■ **Exercise goal**
Some lines below may hold the string "frames". Count them and give only the total.

■ **Records for the exercise**
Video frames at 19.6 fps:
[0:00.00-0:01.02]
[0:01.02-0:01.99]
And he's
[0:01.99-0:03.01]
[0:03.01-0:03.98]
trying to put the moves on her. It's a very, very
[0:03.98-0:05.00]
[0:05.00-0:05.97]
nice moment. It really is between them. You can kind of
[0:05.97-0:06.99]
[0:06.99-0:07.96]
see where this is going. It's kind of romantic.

--

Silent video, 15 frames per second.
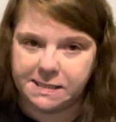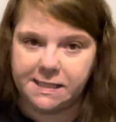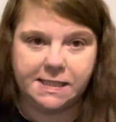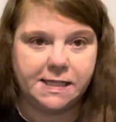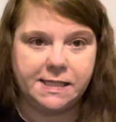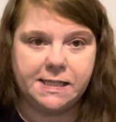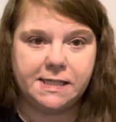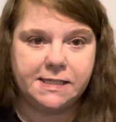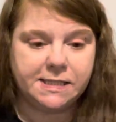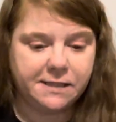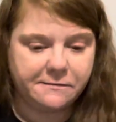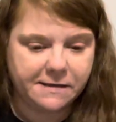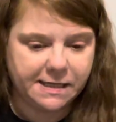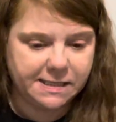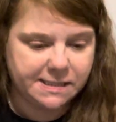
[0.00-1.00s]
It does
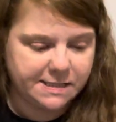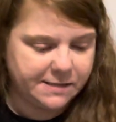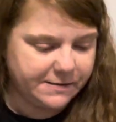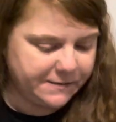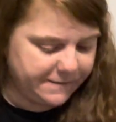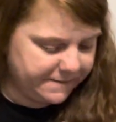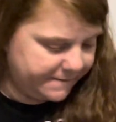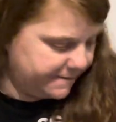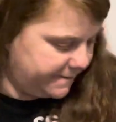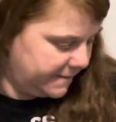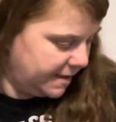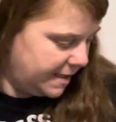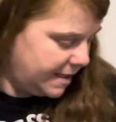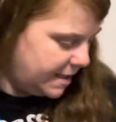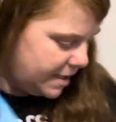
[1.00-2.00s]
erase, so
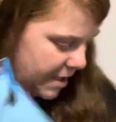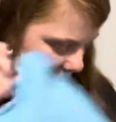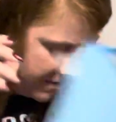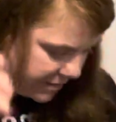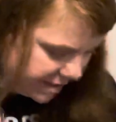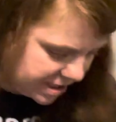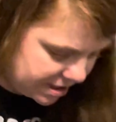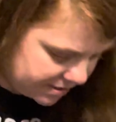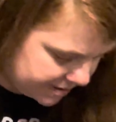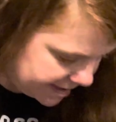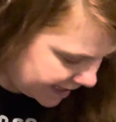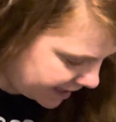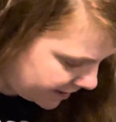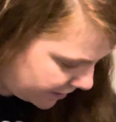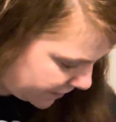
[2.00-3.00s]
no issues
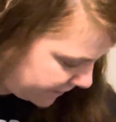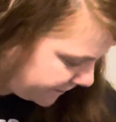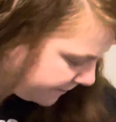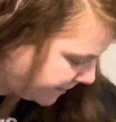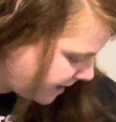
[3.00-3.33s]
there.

■ **Answer to this exercise**
2